Джейн показала мне один из оттенков палитры.
— Вестминстерский багрянец, — одобрительно кивнул я. — На редкость благородный тон.
— Возможно, мои желания и предпочтения не совпадут с вашими, — с улыбкой сказала она.
— Прошу лишь об одном: украшайте ваши комнаты так, как сочтете нужным, дабы и в ваше отсутствие я мог мысленно видеть вас там…
Я помолчал нерешительно. Следует ли говорить, что я заметил ее печаль?
— Неужели этот выбор настолько труден, что довел вас до слез? — наконец спросил я.
Она быстро опустила голову.
— Между нами не должно быть секретов, — как можно мягче произнес я. — Нам нечего стыдиться друг перед другом.
Она знала меня, знала обо мне все. И я был рад этому.
— Да, мне нечего стыдиться! А вам… вам должно быть стыдно! — воскликнула она. — Как раз сейчас приговоренных вами…
Ну вот, дождался…
— …монахов вешают…
Тогда уже дерзких мятежников из Соули.
— …и так издевательски — на колокольне!..
— Наказание должно соответствовать преступлению! Пусть устрашатся те, кто принял сторону бунтовщиков! Эти монахи — отъявленные изменники.
— Не монахи, — зарыдала она. — А вы!
Теперь я пришел в полное замешательство и изумление.
— Я не понимаю вас.
— Что заставило вас принять такие страшные решения? — крикнула Джейн. — Они безвозвратно изменят вашу жизнь! И вас!
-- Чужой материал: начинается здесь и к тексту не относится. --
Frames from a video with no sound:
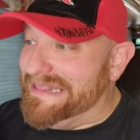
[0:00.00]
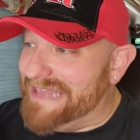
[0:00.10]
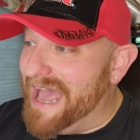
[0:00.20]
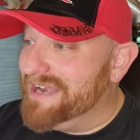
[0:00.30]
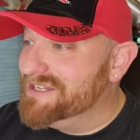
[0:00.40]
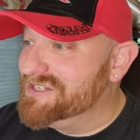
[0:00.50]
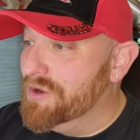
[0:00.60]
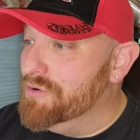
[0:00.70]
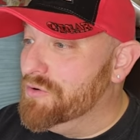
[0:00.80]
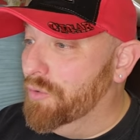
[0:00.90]
That is
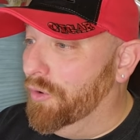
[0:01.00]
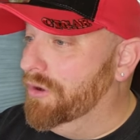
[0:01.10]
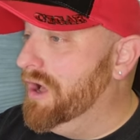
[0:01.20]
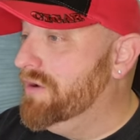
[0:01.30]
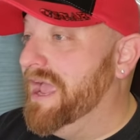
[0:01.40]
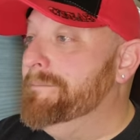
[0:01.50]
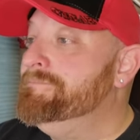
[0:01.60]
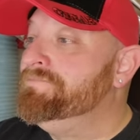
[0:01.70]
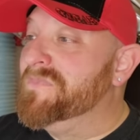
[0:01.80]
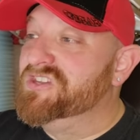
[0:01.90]
so cool. Okay,
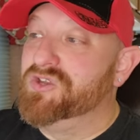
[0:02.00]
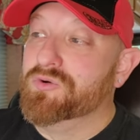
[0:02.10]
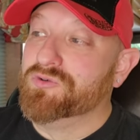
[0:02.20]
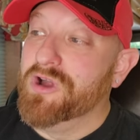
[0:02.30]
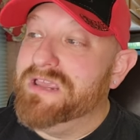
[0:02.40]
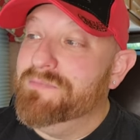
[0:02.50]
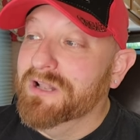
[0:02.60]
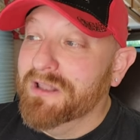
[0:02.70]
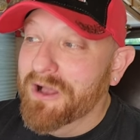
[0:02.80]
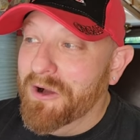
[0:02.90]
so right
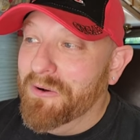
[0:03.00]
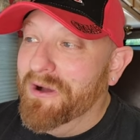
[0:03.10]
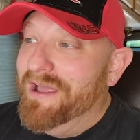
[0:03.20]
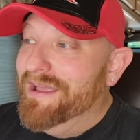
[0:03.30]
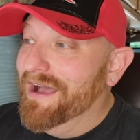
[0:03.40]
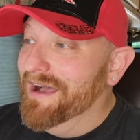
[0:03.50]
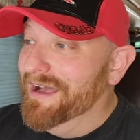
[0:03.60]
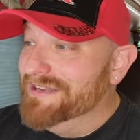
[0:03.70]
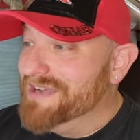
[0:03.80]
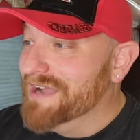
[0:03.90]
below
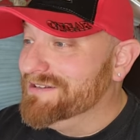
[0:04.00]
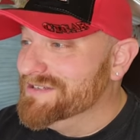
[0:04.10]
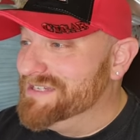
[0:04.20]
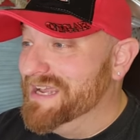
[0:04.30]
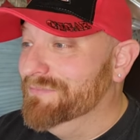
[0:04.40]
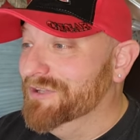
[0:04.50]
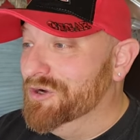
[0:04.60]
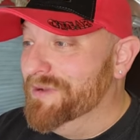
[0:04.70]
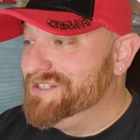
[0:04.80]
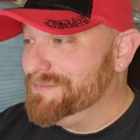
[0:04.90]
uh, Dr. Sam
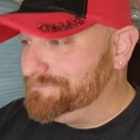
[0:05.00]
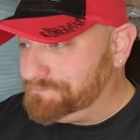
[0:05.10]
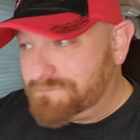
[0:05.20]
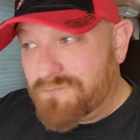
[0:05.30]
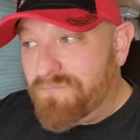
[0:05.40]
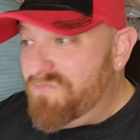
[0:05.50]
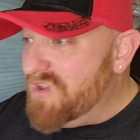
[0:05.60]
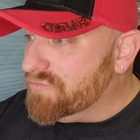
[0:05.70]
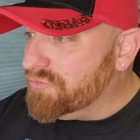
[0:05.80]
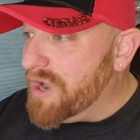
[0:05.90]
Loomis.
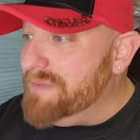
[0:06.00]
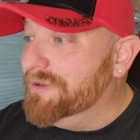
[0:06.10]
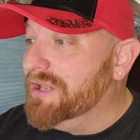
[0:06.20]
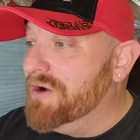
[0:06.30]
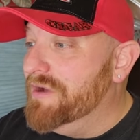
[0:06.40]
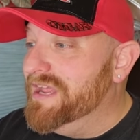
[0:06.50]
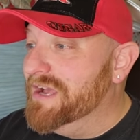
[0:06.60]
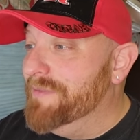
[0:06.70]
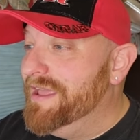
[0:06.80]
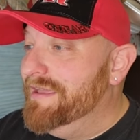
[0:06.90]
Right below
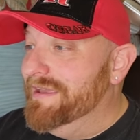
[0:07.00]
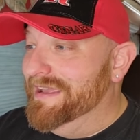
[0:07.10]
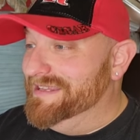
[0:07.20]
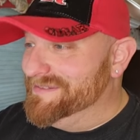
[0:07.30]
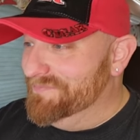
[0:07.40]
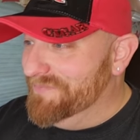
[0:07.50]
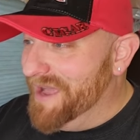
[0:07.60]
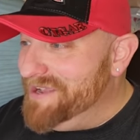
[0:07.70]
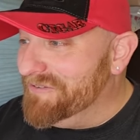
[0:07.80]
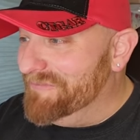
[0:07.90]
him is
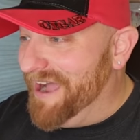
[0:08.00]
Michael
Бедная невинная душа. Должно быть, она не способна понять меня. Я переступил через себя, когда после моей коронации приказал казнить Эмпсона и Дадли. После них все прочие были равнозначны.
— Надеюсь, вы ошибаетесь, — заверил я ее.
Зачем открывать ей свои истинные чувства? Дженни могла счесть их ужасными. И неприемлемыми.
— Какой мир унаследуют мои дети? Монастырей не будет, а святых отцов повесят на колокольнях?
Дети?..
— Дженни, неужели вы…
Я усердно молился, полагаясь на милость Господа, ибо существовало так много физических препятствий…
— Да. Я только что убедилась в этом…
Так вот из-за чего это расстройство. Слезы, сомнения, уклончивость.
Я обнял ее, прижав к себе крепкое стройное тело.
Чудо. Ибо я думал, что меня будет вечно преследовать тайное наказание и мне никогда не суждено увидеть благодатного ребенка.
В воскресенье во всех церквях пели «Те Деум», служили благодарственные молебны. Новость о будущем наследнике должна разлететься по всему христианскому миру. Пусть о ней узнают Папа, император, Франциск и уцелевшие мятежники Северной Англии. Поистине нам послан знак свыше. В стране вновь мир и покой. Прекратились ужасные волнения последнего десятилетия, подобные разрушительному урагану.
Природа пышно расцвела, и мы с Джейн провели лето в полнейшей гармонии. Как я уже говорил, счастье почти невозможно описать, и вряд ли мне это удастся. Трудно выразить чувства, которые переполняют душу. Хотя я мог бы, мог бы… оживить на этих страницах то время, припомнив всякие мелочи.